マンハッタンの自宅のすぐそば 真冬に渡米したので異常に寒い

残るは息子の学校と…

次は、私の母だ。母は80歳を超えている。父と兄が10数年前に亡くなり、母にとって私が一番身近な家族だ。置いてきぼりにされると思われたら困るので、一応聞いてみた。「一緒にニューヨークにいきませんか?」彼女の回答は否。「こんなおばあさんで、もう行きたくない。あなたは自分の道を生きなさい」うちの母は意外に強い人だ。そういえば、子どものころから、私がしたいと言ったことにダメと言われたことは一度もない。母の愛に感謝だ。

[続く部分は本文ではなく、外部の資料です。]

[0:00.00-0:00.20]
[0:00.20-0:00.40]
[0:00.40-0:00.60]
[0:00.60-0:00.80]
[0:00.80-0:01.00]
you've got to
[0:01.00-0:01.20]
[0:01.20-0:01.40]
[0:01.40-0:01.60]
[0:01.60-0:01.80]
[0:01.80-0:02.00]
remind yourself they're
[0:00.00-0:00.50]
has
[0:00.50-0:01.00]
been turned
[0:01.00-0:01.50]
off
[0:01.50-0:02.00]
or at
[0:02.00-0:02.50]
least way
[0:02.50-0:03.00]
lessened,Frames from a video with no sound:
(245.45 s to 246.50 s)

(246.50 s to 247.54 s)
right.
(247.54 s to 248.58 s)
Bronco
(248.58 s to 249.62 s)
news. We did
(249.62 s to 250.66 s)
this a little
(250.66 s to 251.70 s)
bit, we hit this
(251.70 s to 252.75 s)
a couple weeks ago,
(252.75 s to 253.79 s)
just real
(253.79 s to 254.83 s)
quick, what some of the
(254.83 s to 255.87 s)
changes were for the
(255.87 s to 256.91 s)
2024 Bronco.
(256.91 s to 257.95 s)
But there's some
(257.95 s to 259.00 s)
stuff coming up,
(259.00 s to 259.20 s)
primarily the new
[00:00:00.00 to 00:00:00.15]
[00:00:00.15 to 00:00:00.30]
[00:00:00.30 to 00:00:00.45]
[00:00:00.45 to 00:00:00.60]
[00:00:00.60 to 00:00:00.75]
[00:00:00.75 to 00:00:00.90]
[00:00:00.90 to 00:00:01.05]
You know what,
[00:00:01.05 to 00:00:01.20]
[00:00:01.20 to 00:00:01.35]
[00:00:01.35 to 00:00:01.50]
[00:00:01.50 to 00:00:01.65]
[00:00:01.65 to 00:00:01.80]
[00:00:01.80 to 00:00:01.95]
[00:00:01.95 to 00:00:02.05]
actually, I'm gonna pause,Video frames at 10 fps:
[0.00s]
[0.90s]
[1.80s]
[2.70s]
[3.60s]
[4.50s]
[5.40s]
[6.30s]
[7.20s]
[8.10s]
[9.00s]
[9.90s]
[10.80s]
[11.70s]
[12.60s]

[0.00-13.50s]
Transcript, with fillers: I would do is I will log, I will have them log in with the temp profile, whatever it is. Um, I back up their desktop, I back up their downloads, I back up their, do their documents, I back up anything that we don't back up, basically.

最後の砦となったのは息子。彼は手強かった。まず、母の慈愛をたっぷり込めて「ママは勉強のためにニューヨークに行きたいの。君も一緒に来てくれますか?」と聞いた。最初は、怪訝な顔で、それは決定なの?と聞き返された。私は、夫に説明したように英語を話せるようになるには10歳までに海外体験が必要と一生懸命伝えたが、息子にはまったく効き目がない。友達と離れたくないし、コロナで死ぬかもしれない外国になぜ、行かねばならないのか?というようなことをやんわりと、しかし強めに言われた。

そうだよね、ママの勝手ですよ。息子のため、と言っても、もともとは自分のためなのだから。完全に見透かされている。そこからは持久戦だ。コロナで学校がリモートになり、一緒に過ごす時間が多かった2020年。私は朝に晩にニューヨークのメリットを話した。おさるのジョージも住んでいるとか、スパイダーマンもいるとか。そのうち根負けしたのか、ある日、「ママとパパが決めたのなら、僕も行くしかないよ」と、半ば諦めにも似た同意を得た。

留学を思い立ってから、いくつも大変なことがあったが、息子の同意を得るのが一番大変だった。最後は粘り勝ちだ。息子よ、ありがとう。